| Data for this task |
= Beginning of Section =

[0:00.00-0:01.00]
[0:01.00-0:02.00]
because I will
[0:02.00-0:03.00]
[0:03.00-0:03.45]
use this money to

= End of Section =
= Beginning of Section =

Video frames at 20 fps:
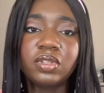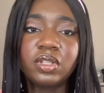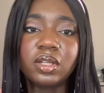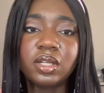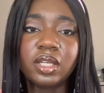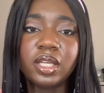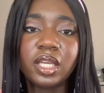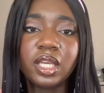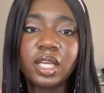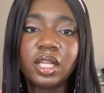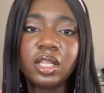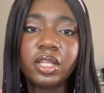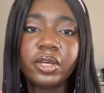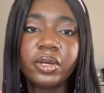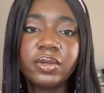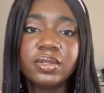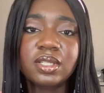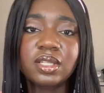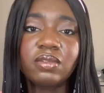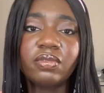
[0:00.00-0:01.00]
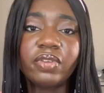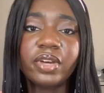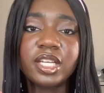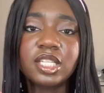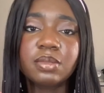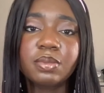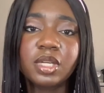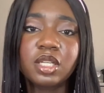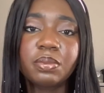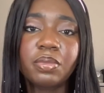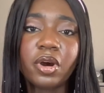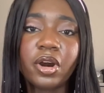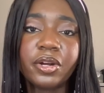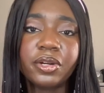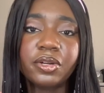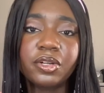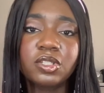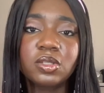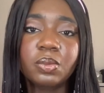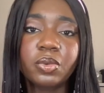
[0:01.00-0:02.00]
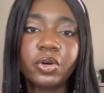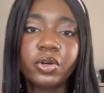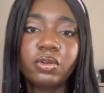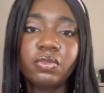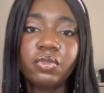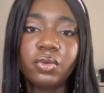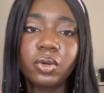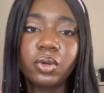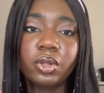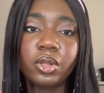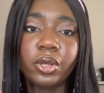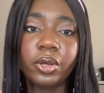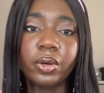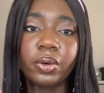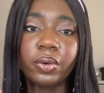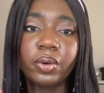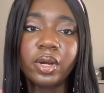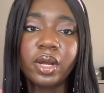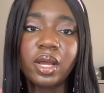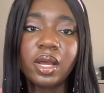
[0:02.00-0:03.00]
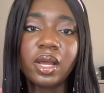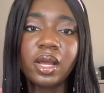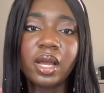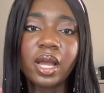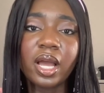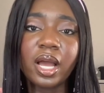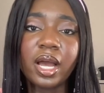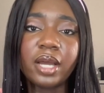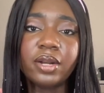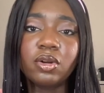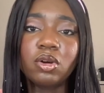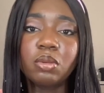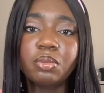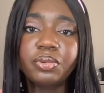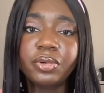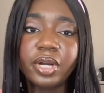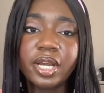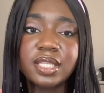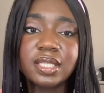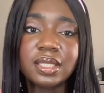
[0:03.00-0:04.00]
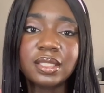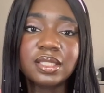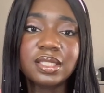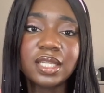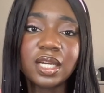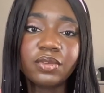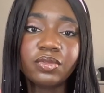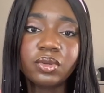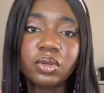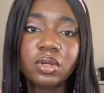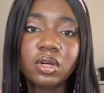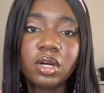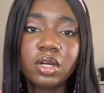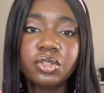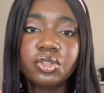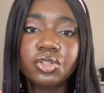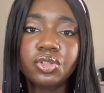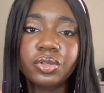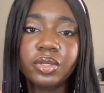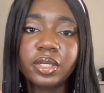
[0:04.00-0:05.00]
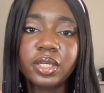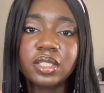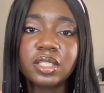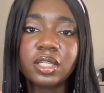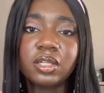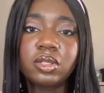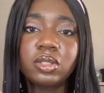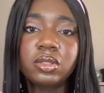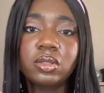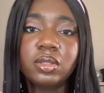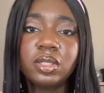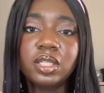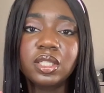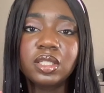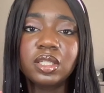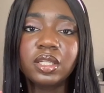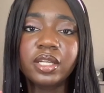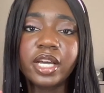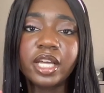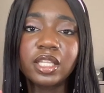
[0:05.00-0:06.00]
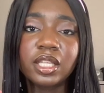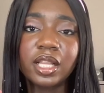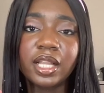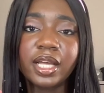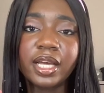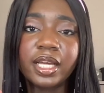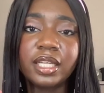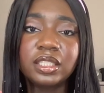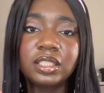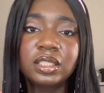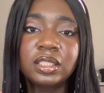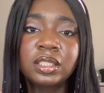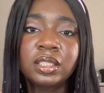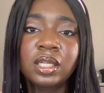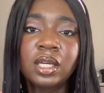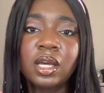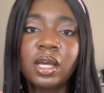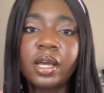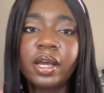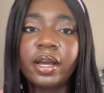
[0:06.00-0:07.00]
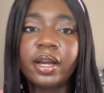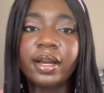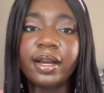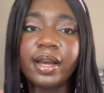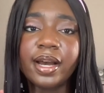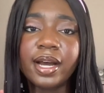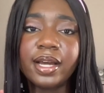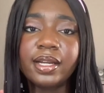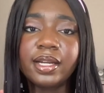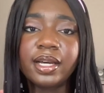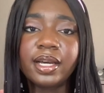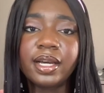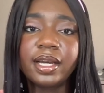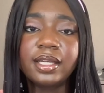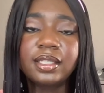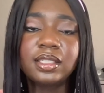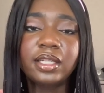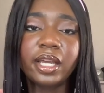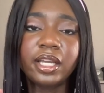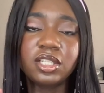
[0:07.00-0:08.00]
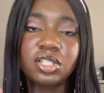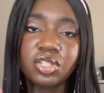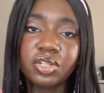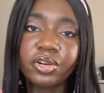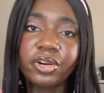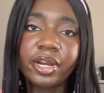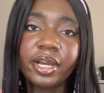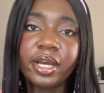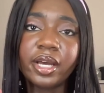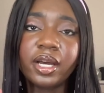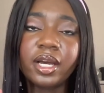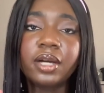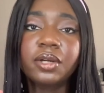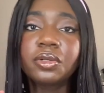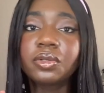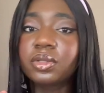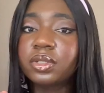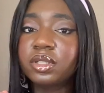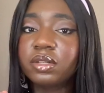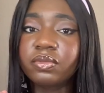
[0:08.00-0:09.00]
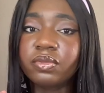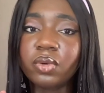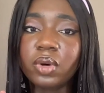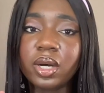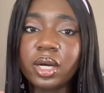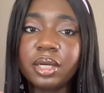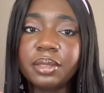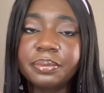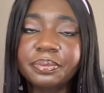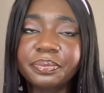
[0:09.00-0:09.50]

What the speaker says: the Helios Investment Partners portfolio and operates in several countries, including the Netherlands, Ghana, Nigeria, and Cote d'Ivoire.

= End of Section =

| What to produce |
Starting at the line above that contains "Video frames at", transcribe every line exactly through the line that contains "[0:09.00-0:09.50]", including that last one, and skip the pictures.

| Solution to the exercise |
Video frames at 20 fps:
[0:00.00-0:01.00]
[0:01.00-0:02.00]
[0:02.00-0:03.00]
[0:03.00-0:04.00]
[0:04.00-0:05.00]
[0:05.00-0:06.00]
[0:06.00-0:07.00]
[0:07.00-0:08.00]
[0:08.00-0:09.00]
[0:09.00-0:09.50]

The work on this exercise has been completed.